According to the principle that a selected population lives in a similar natural environment and has similar lifestyle and diet habits, one township in the endemic fluorosis area and one township in the non-endemic fluorosis area in a certain region were respectively selected as sites for population sampling. In the sites for population sampling, local children aged 8-12 were surveyed. Sampled subjects suffering from emotional disturbance, mental retardation or mental illness were excluded. 268 children aged 8-12 were randomly selected as study subjects. 134 children living in the endemic fluorosis area and 134 children living in the non-endemic fluorosis area were respectively sampled. According to the criteria for classification of fluorosis area (GB 17018-1997), the areas for population sampling were divided into a non-endemic fluorosis area where the prevalence of dental fluorosis (also termed mottled enamel) in local children aged 8-12 is less than 30%, and an endemic fluorosis area where the prevalence of dental fluorosis in local children aged 8-12 is greater than 30%.
An intelligence test was conducted in study subjects using the Combined Raven’s Test (CRT), and then, the polymerase chain reaction (PCR) method was used to identify the correlation between intelligence and COMT gene polymorphism in children in the endemic fluorosis area and non-endemic fluorosis area.
1.3 Statistical method
Statistical analysis was performed using SPSS 17.0.

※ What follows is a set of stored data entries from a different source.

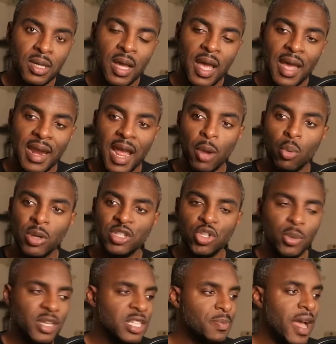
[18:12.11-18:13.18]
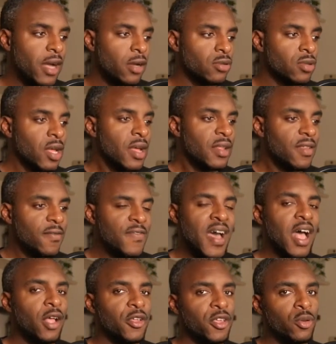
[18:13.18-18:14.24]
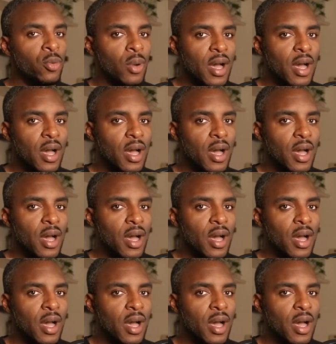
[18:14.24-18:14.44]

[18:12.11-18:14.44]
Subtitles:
And I want to expound the value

2.1 Distribution of intelligence quotient (IQ) in children in the endemic fluorosis area and non-endemic fluorosis area In the endemic fluorosis area, the distribution of children’s IQ was significantly shifted to the left, and children’s overall IQ was relatively low with an average value of 91.07, which was lower than that in the non-endemic fluorosis area. The difference was statistically significant (P < 0.05). The rate of mental retardation (IQ<69) in children in the endemic fluorosis area was significantly higher than that in the non-endemic fluorosis area.

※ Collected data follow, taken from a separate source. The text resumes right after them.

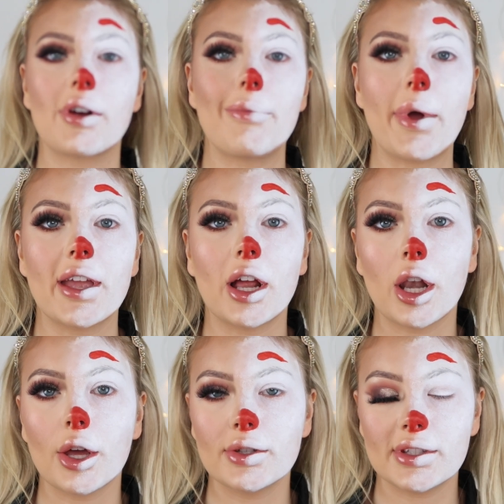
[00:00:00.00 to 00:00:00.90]
grab a
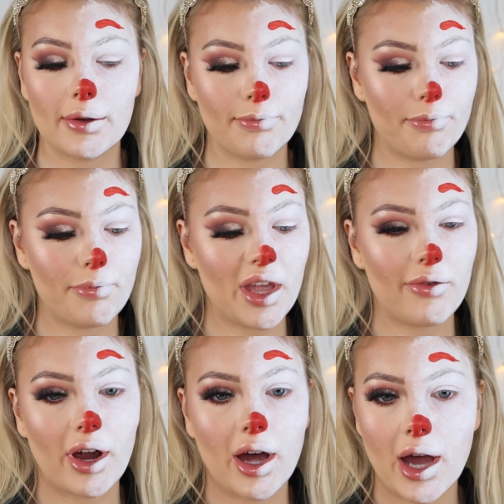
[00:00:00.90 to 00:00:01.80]
closer
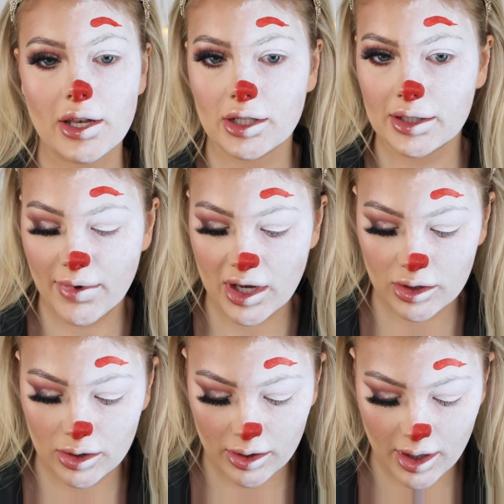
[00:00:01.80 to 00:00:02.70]
mirror and just make
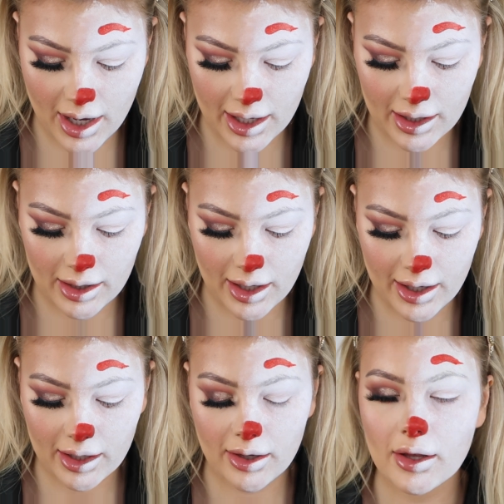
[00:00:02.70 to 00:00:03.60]
sure that I can
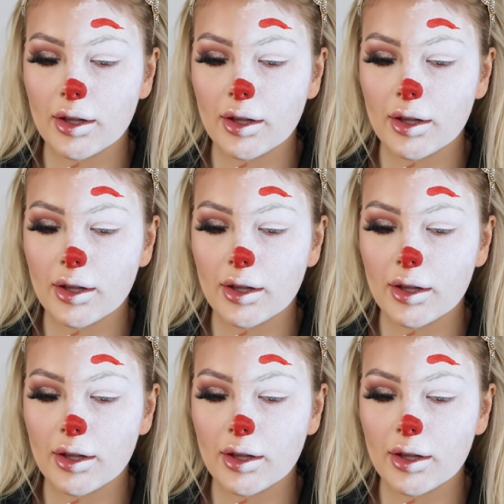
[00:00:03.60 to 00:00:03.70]
like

The difference was statistically significant (P < 0.05).
2.2 Distribution of intelligence quotient (IQ) by sex in children in the endemic fluorosis area and non-endemic fluorosis area Children in the endemic fluorosis area included 63 males and 71 females, whose average IQ was 93.24 and 91.75, respectively, i.e., the former was slightly higher than the latter, and their difference was not statistically significant (P > 0.05). The rate of mental retardation (IQ < 69) in female children was slightly higher than that in the male children, and their difference was not statistically significant (P > 0.05).
Children in the non-endemic fluorosis area included 69 males and 65 females, whose average IQ was 98.85 and 94.67, respectively, i.e., the former was slightly higher than the latter, and their difference was not statistically significant (P > 0.05).

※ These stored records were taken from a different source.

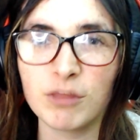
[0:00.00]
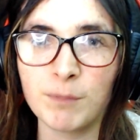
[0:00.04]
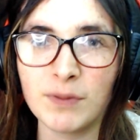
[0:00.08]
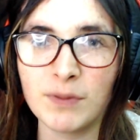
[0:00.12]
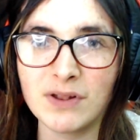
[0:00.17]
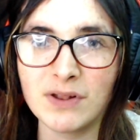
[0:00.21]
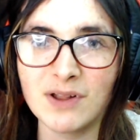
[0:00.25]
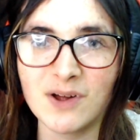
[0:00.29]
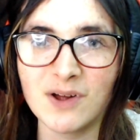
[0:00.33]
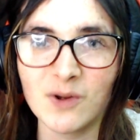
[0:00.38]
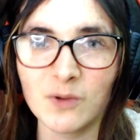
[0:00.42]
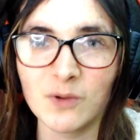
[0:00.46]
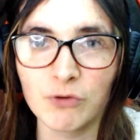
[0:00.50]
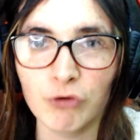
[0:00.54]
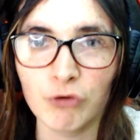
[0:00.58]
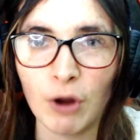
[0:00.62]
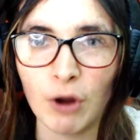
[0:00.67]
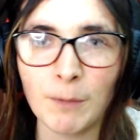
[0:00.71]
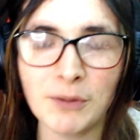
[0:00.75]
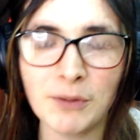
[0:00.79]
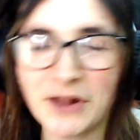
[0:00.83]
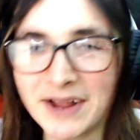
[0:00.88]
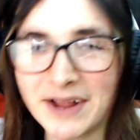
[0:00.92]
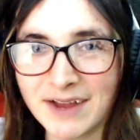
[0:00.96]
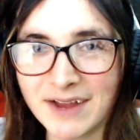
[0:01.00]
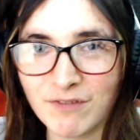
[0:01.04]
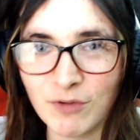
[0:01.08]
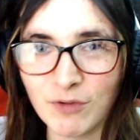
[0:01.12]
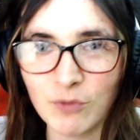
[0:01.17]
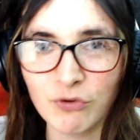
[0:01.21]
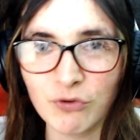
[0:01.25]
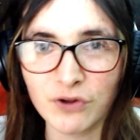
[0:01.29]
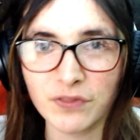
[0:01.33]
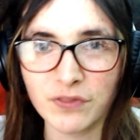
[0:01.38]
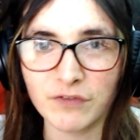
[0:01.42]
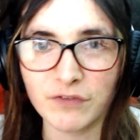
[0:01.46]
below. Drop a like if you
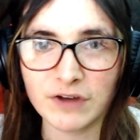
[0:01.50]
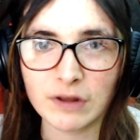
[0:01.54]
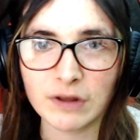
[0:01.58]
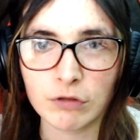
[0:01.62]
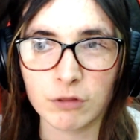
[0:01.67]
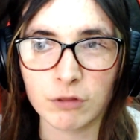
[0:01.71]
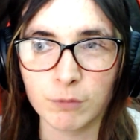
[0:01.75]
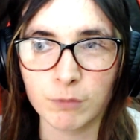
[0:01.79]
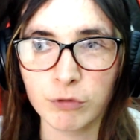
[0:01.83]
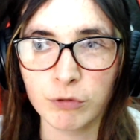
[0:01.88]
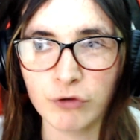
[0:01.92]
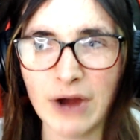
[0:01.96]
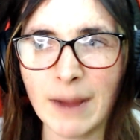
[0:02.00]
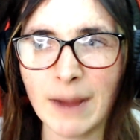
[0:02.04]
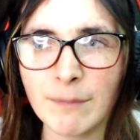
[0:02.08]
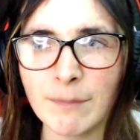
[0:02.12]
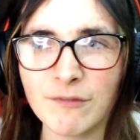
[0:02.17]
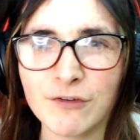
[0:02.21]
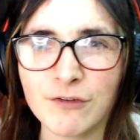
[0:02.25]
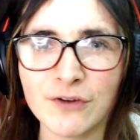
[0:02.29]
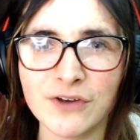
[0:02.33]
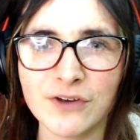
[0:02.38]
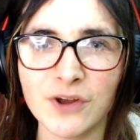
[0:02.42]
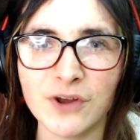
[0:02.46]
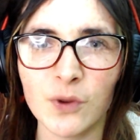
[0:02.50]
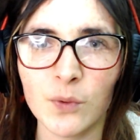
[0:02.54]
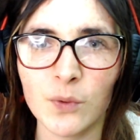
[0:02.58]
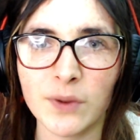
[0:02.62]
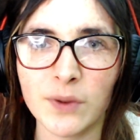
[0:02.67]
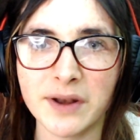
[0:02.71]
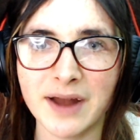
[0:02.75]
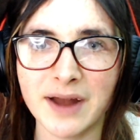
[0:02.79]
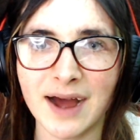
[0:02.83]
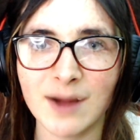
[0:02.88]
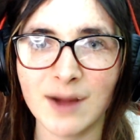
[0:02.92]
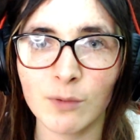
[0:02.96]
enjoyed the video, subscribe if you're new,
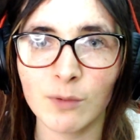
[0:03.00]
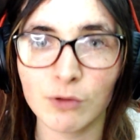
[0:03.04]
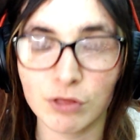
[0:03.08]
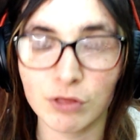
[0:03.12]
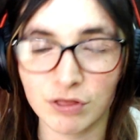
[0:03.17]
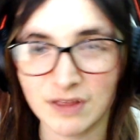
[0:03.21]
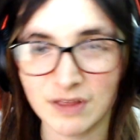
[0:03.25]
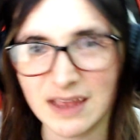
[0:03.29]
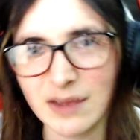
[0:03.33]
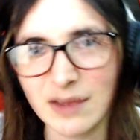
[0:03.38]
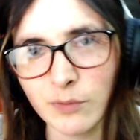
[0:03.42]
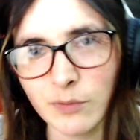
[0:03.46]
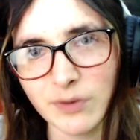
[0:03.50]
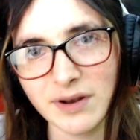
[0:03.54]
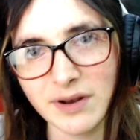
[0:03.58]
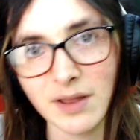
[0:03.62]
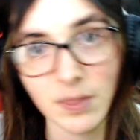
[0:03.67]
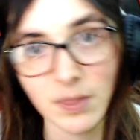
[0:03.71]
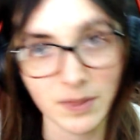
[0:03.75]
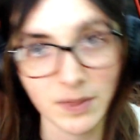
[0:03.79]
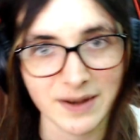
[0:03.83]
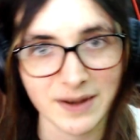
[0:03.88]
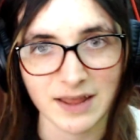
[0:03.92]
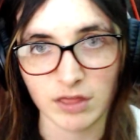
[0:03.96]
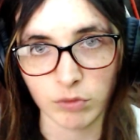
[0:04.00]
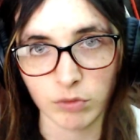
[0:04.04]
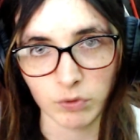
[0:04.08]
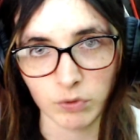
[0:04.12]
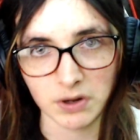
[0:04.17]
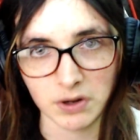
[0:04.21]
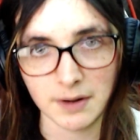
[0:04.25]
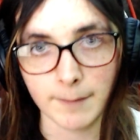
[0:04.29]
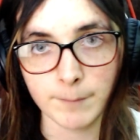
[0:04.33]
and I will see you in the next one.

The rate of mental retardation (IQ < 69) in female children was slightly higher than that in the male children, and their difference was not statistically significant (P > 0.05). The results above indicate that endemic fluorosis causes certain damage to children’s intelligence.
2.3 Levels of intelligence in children in the endemic fluorosis area and nonendemic fluorosis area
Measurements of intelligence showed a great difference between the level of intelligence in children in the endemic fluorosis area and that in the non-endemic fluorosis area, and such difference was statistically significant (P < 0.05). In ability to distinguish consciousness, ability to distinguish similar, comparative reasoning ability, ability to identify relationships among the series and abstract reasoning ability, there were great differences between children in the endemic fluorosis area and those in the non-endemic fluorosis area. All such differences were statistically significant (F = 8.427, P < 0.05; F = 5.164, P < 0.05; F = 6.201, P < 0.01; F = 4.865, P < 0.05; F = 3.473, P < 0.05).